There is one aspect of governance where non-profit organizations are way ahead of their counterparts in the private sector: in most cases, the board is chaired by someone other than the chief executive. While there is considerable debate on this practice in the private sector, my view is that separating the powers between the CEO and board chair is highly effective in strengthening governance.
Some commentators on nonprofit governance argue also that the chief executive should not be a voting member of the board. Their argument is essentially that full separation between trustees and management strengthens governance.
I was on this side of the argument until a few years ago. At a conference on improving nonprofit governance, arranged by Senator Chuck Grassley, the topic of CEO participation on the board came up. Amidst arguments on both side of the issue, Pat McGuire – President of Trinity University in Washington D.C. – told a story that powerfully demonstrated the value of full board membership. “Last year,” she said, “our board decided that we were going to have to make some deep staff cuts. This was tough news for our campus, and it was far better for me to be able to say that we decided to make these cuts, rather than to say that they decided.”

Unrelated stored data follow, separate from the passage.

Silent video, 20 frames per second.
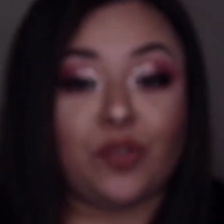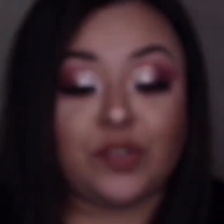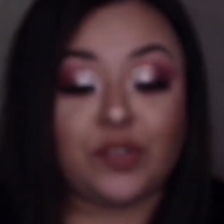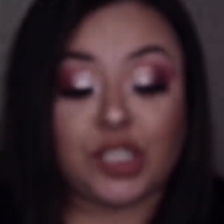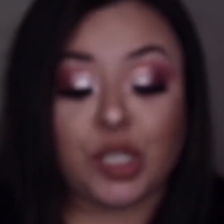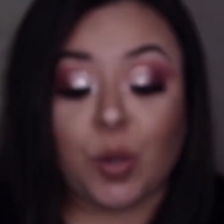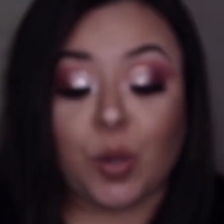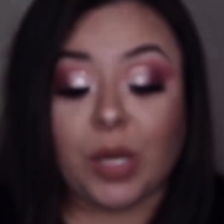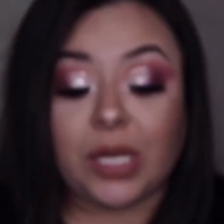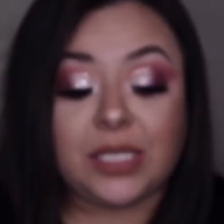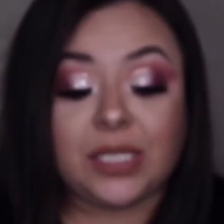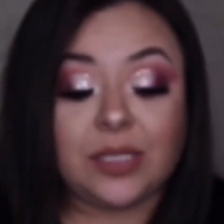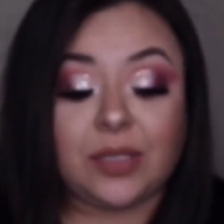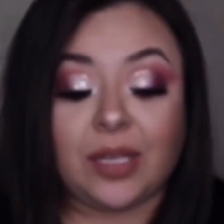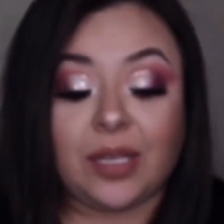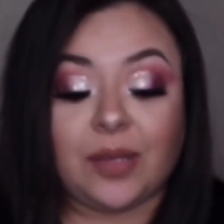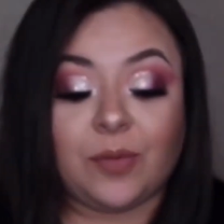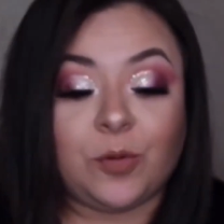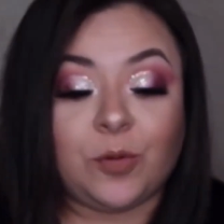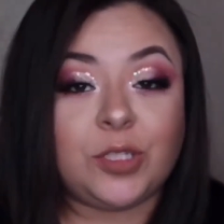so it's
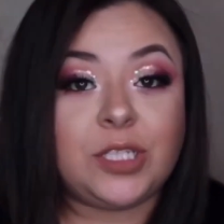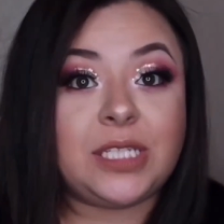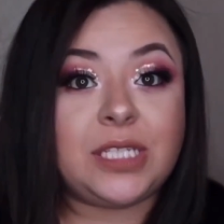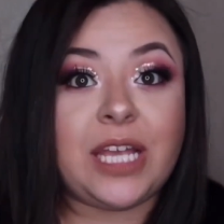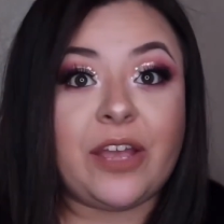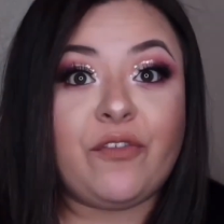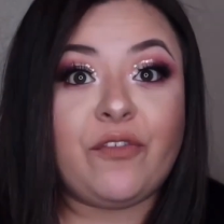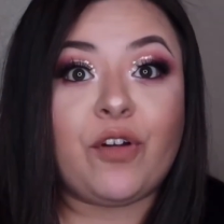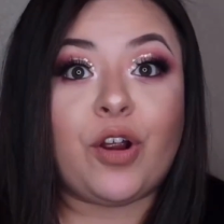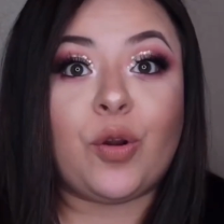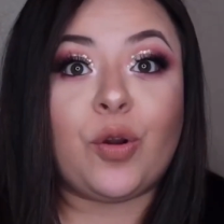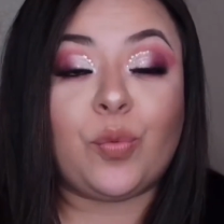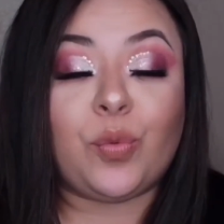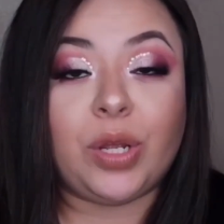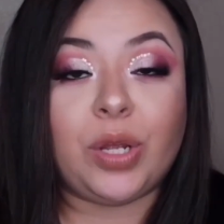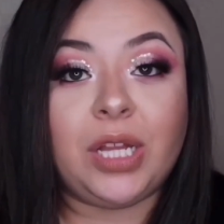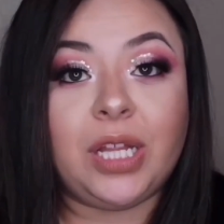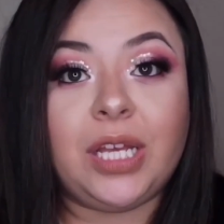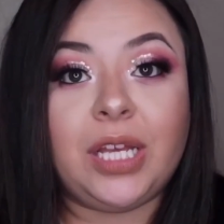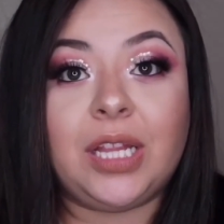it will stay for a
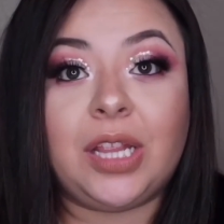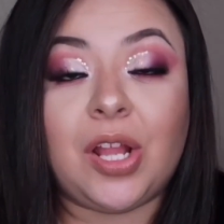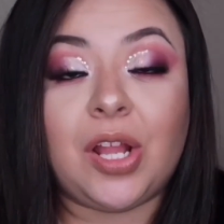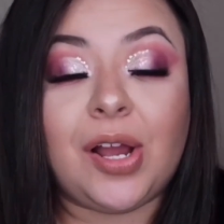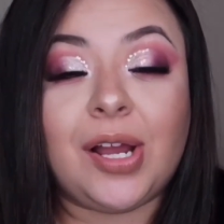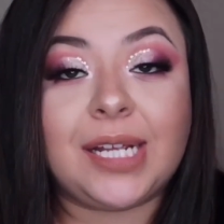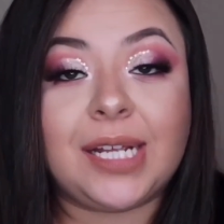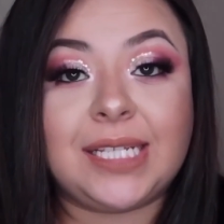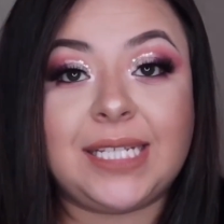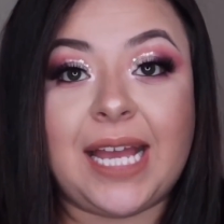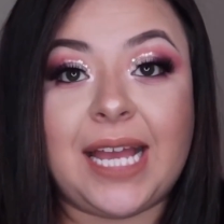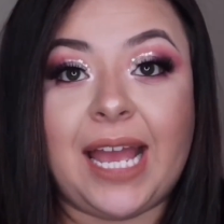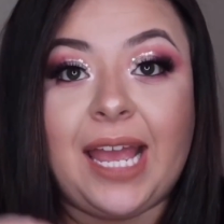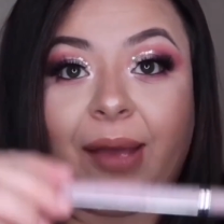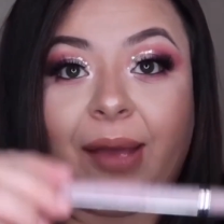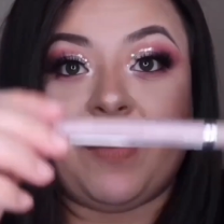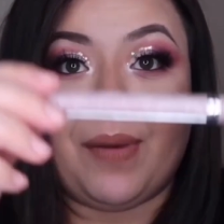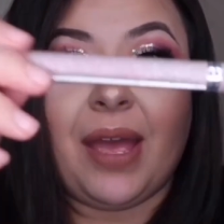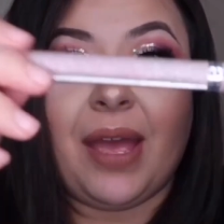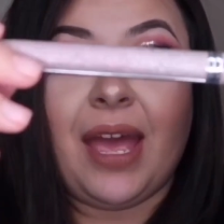really long
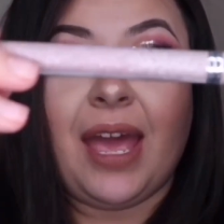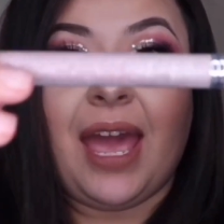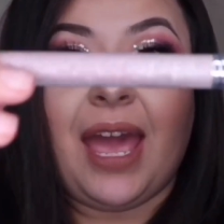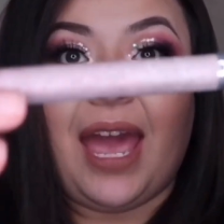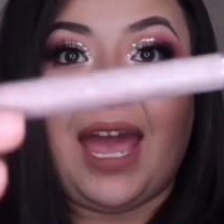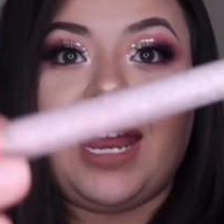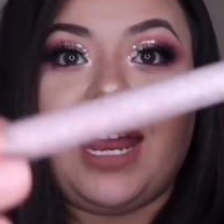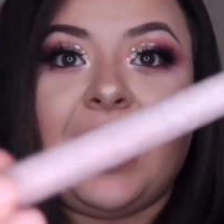time and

As full board members, executive directors have only one vote, hardly enough to turn the tables on important decisions. There are times – such as setting their own compensation – when executive directors need to be excused from the discussion and the voting. But having a full voice on the board is much more likely to strengthen both their credibility outside the board room and the deliberations inside the room, than to cause any governance problems or conflicts.